* TASK
Leave out every picture and set down, exactly, the lines below from the one holding "[0:00.00-0:01.07]" up to and including the one holding "[00:00:01.80 to 00:00:02.70]".

* DATA PROVIDED
################

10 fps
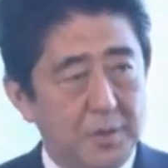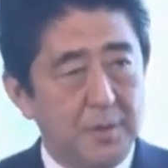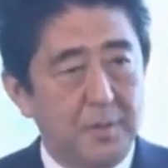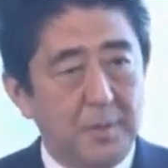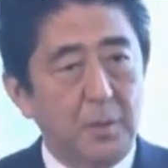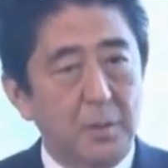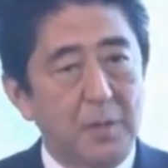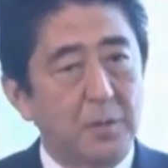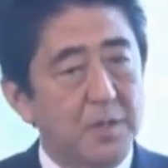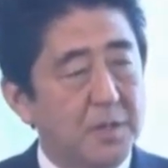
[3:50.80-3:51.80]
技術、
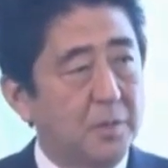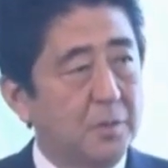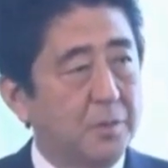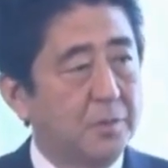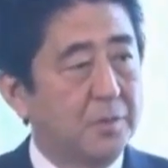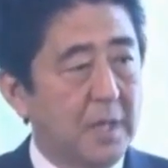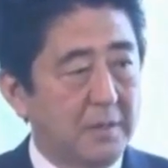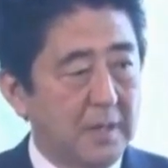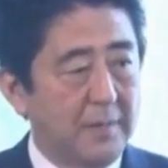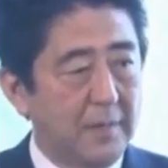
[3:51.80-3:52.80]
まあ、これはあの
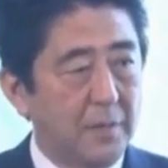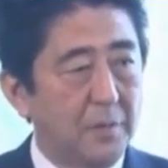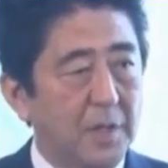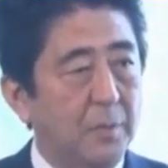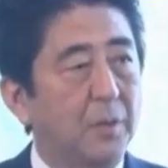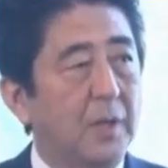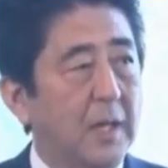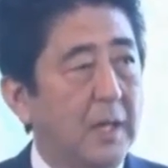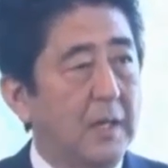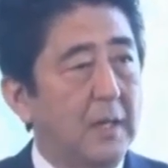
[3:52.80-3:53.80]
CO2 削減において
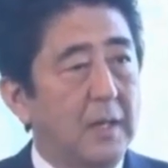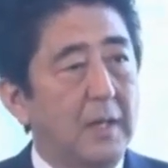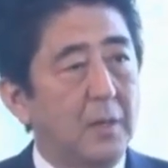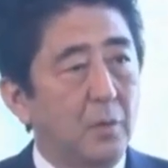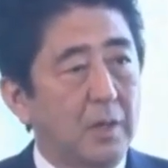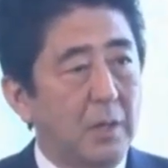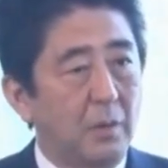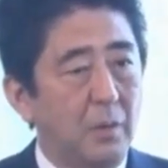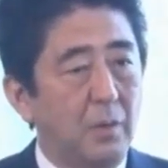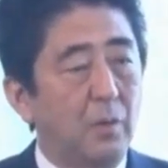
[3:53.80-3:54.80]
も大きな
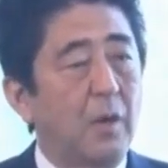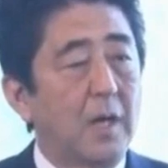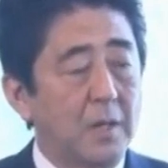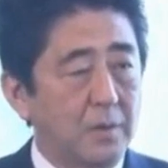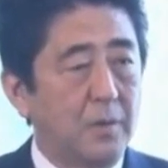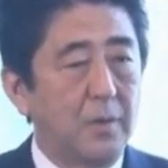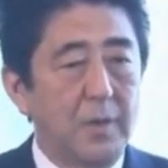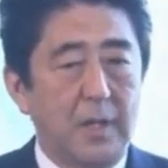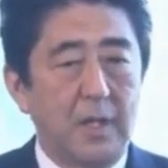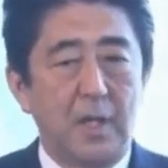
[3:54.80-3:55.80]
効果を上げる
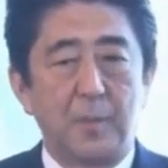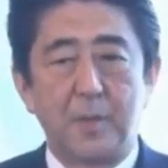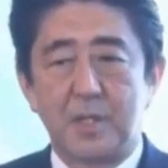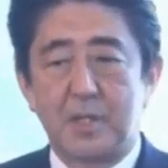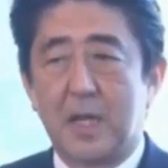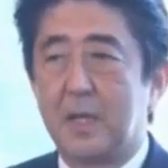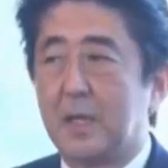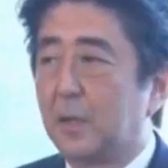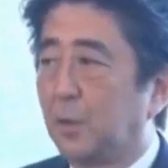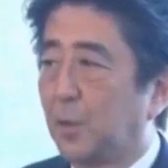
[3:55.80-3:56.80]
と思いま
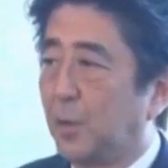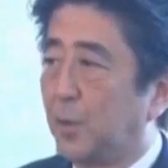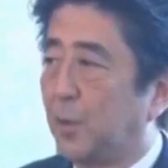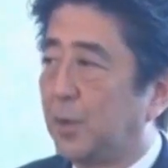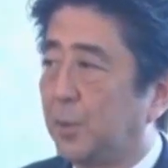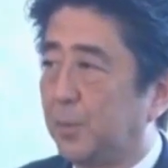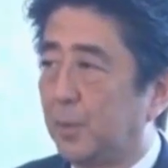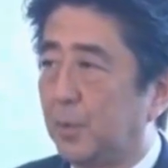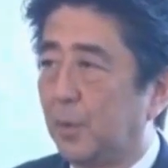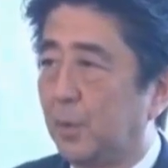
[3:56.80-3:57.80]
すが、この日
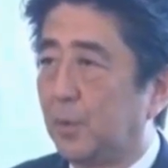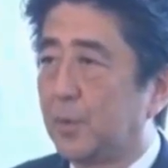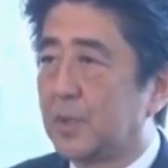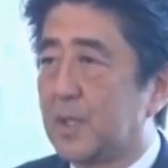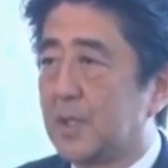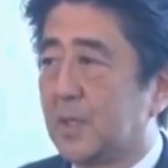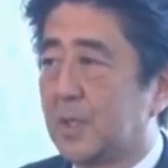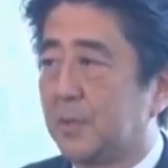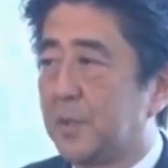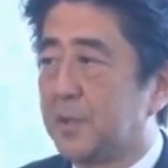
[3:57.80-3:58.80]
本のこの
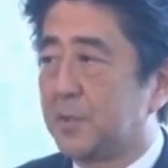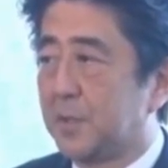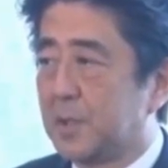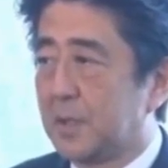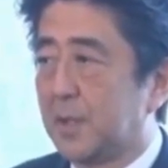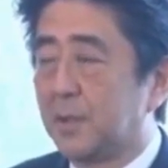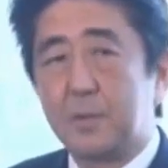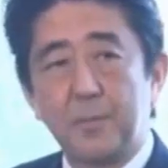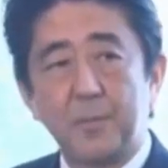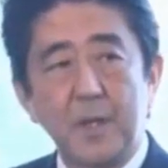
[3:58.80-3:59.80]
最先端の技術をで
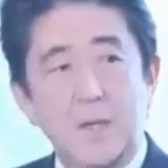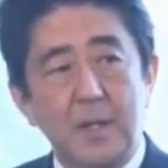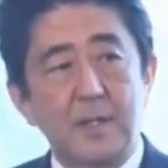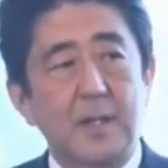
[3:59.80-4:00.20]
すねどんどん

################

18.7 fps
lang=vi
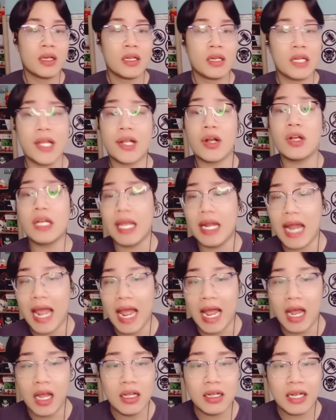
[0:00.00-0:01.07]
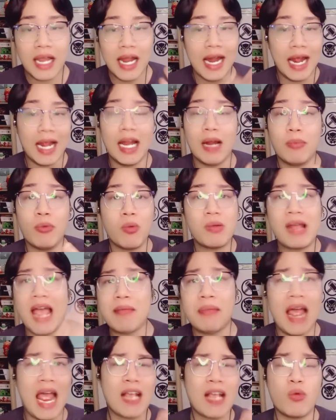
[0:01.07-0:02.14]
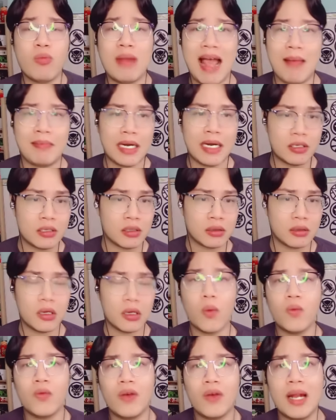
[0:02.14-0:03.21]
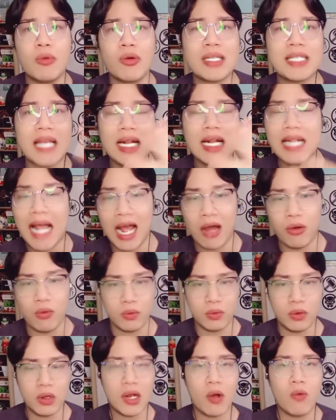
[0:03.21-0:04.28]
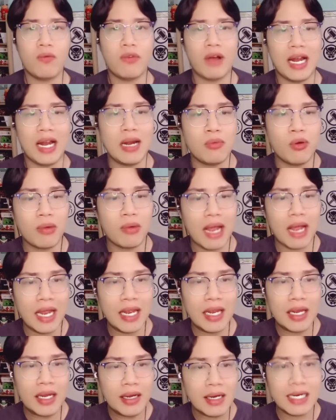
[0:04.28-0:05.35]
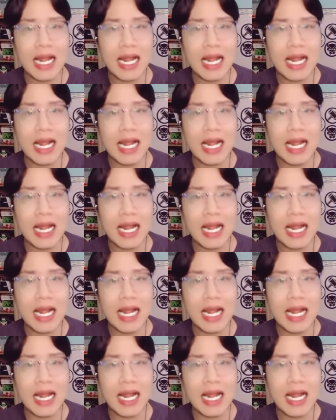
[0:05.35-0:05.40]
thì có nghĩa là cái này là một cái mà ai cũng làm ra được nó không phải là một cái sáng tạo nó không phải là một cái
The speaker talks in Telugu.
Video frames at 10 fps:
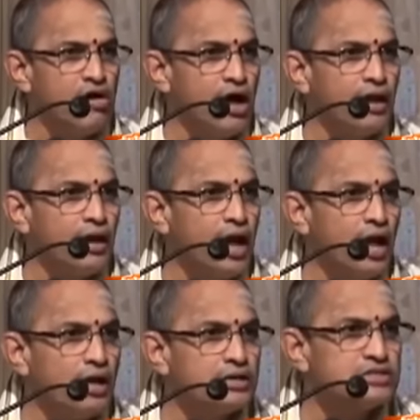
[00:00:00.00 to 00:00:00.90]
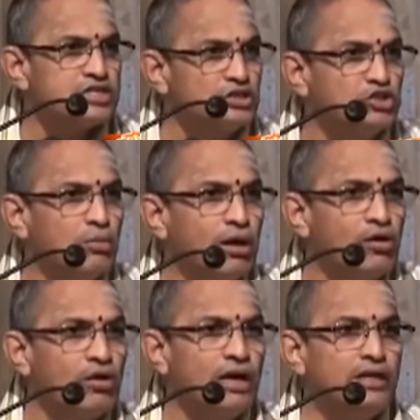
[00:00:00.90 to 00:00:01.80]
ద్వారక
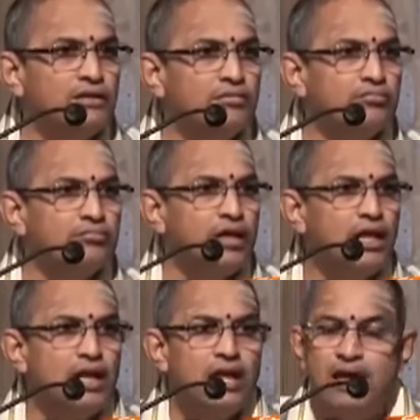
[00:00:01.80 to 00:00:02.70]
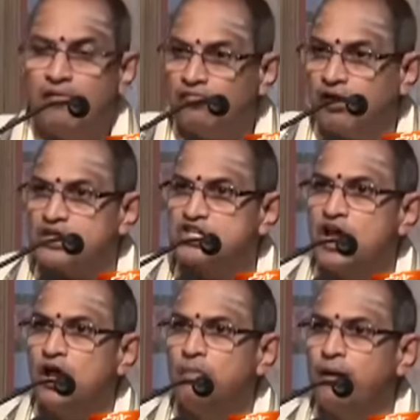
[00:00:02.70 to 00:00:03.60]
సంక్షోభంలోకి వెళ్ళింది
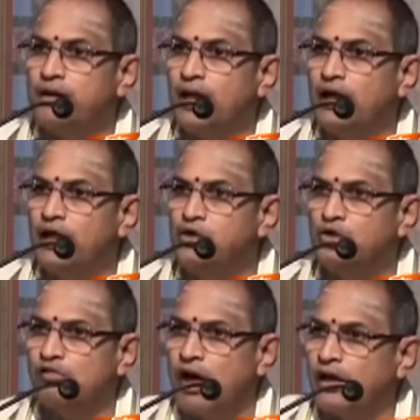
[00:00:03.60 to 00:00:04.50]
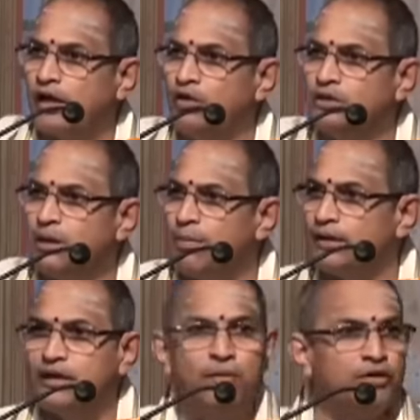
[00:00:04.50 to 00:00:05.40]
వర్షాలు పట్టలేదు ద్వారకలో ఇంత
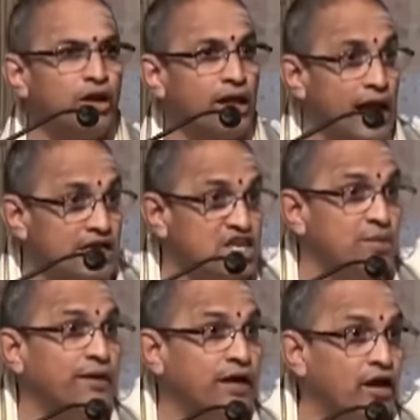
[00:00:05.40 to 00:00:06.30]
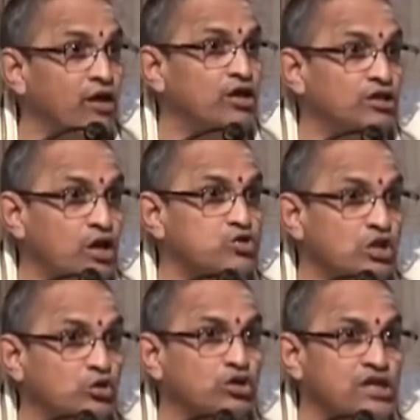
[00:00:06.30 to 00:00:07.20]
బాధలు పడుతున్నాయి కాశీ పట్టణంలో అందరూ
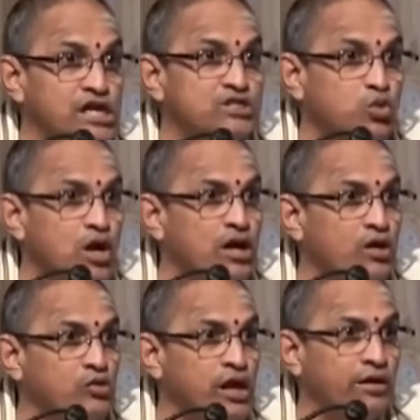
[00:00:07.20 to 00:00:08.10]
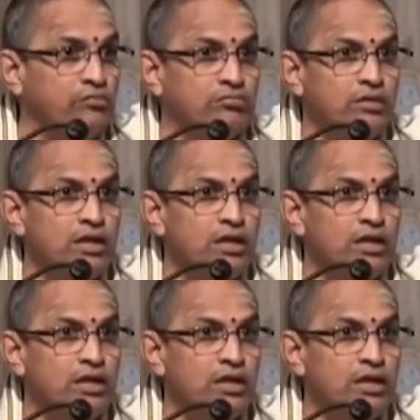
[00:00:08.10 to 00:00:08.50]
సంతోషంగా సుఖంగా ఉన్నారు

################

* REPLY
[0:00.00-0:01.07]
[0:01.07-0:02.14]
[0:02.14-0:03.21]
[0:03.21-0:04.28]
[0:04.28-0:05.35]
[0:05.35-0:05.40]
thì có nghĩa là cái này là một cái mà ai cũng làm ra được nó không phải là một cái sáng tạo nó không phải là một cái
The speaker talks in Telugu.
Video frames at 10 fps:
[00:00:00.00 to 00:00:00.90]
[00:00:00.90 to 00:00:01.80]
ద్వారక
[00:00:01.80 to 00:00:02.70]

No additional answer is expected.